Intanto, la mostra copre tutta l’attività raffaellesca, e copre la sua intera evoluzione stilistica con un accento particolare sugli anni romani, nonché su temi importanti quali ad esempio l’attività dell’artista come architetto e come soprintendente delle Antichità dell’Urbe. Tra il 1504 e il 1508, anche Leonardo e Michelangelo si trovavano a Firenze insieme a Raffaello, e questo si riflette immediatamente nella sua arte, che inoltre risente moltissimo della pittura dolce e monumentale di Fra’ Bartolomeo, il pittore domenicano di San Marco. Queste relazioni si vedono molto bene nelle due sale recentemente riallestite agli Uffizi dedicate a questi artisti, perciò non abbiamo voluto stravolgerne l’equilibrio narrativo. Abbiamo deciso però di prestare il «San Giovanni nel deserto», un’opera della fase estrema di Raffaello: la figura ricorda nella posa il Laocoonte, copia romana di un originale ellenistico, e si inserisce benissimo nella mostra romana, che dà un grande risalto al rapporto dell’Urbinate con l’antichità classica. Nella mostra, prestiti da musei e collezioni di tutto il mondo contestualizzano quelli dagli Uffizi e dalla Galleria Palatina, oppure sostituiscono magnificamente le opere che, soprattutto perché troppo fragili, non hanno potuto viaggiare. La «Madonna del Prato» di Vienna databile 1505-6, ad esempio, viene rappresentata dall’importantissimo disegno preparatorio del Metropolitan Museum di New York. E per il periodo tra Firenze e Roma, ricordo la «Madonna Tempi», in prestito dalla Alte Pinakothek di Monaco: un’opera straordinaria, che cita la Madonna Pazzi di Donatello e riflette la lezione di Leonardo nella levità atmosferica che avvolge le figure. Dell’ultimo periodo fiorentino, molto probabilmente, è anche l’autoritratto dell’artista, uno dei vertici della collezione costituita dal cardinal Leopoldo de’ Medici, che al suo ritorno agli Uffizi verrà esposto nel nuovo allestimento che stiamo preparando proprio per gli autoritratti.

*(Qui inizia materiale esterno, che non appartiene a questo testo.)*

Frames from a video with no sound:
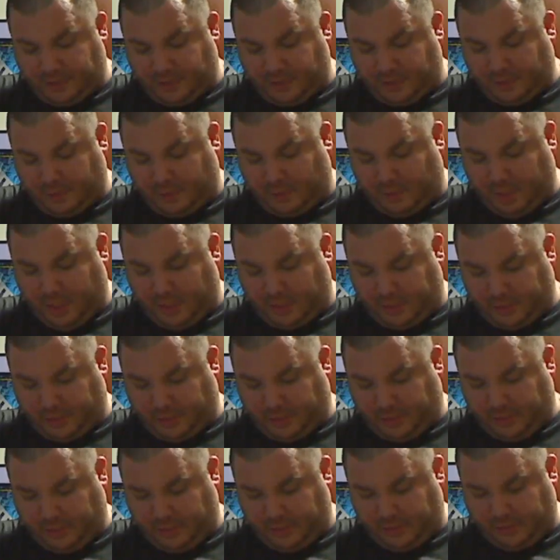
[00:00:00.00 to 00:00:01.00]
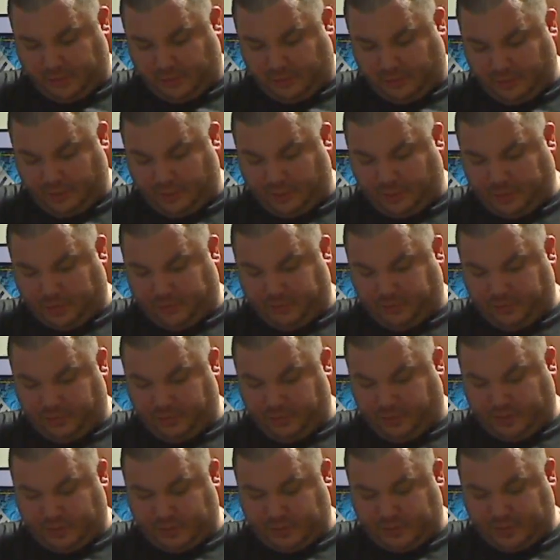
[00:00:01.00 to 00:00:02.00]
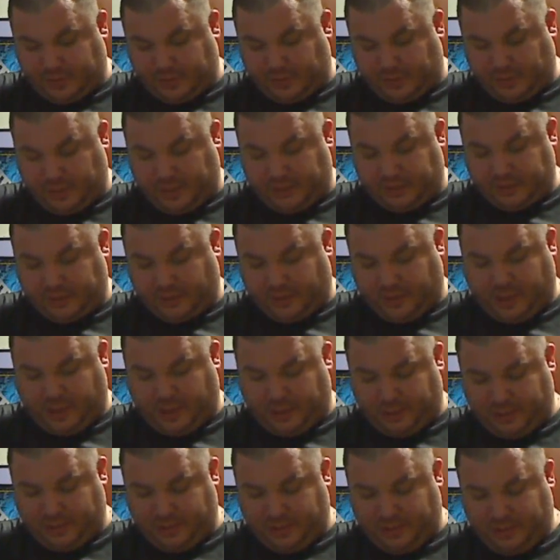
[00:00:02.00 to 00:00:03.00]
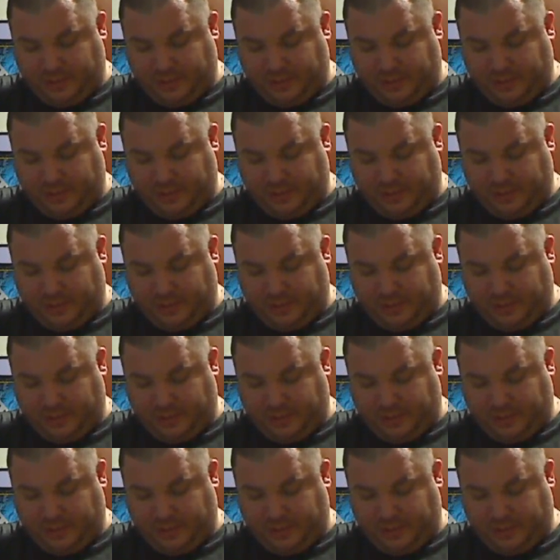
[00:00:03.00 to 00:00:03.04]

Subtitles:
It will actually destroy whatever traces under that scratch.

Quali dipinti potranno continuare ad ammirare a Palazzo Pitti e agli Uffizi i visitatori, magari completando, proprio a Firenze, un percorso sulle orme dell’Urbinate?
A Firenze restano molti capolavori: come dicevo, agli Uffizi rimane sostanzialmente invariata la sala di Raffaello, dove si potranno ammirare oltre ai ritratti di Guidobaldo da Montefeltro e di Elisabetta Gonzaga, anche quelli dei coniugi Doni, esposti accanto al Tondo con la Sacra Famiglia che essi commissionarono a Michelangelo. E poi rimane, nella stessa sala, anche la sublime «Madonna del cardellino». A Palazzo Pitti, si potranno ammirare circa la metà delle opere dell’Urbinate che di solito vi sono conservate, e soprattutto la celebre «Madonna della Seggiola», che non si muove dalla Sala di Saturno sia per ragioni conservative sia perché quel dipinto è uno dei simboli della collezione.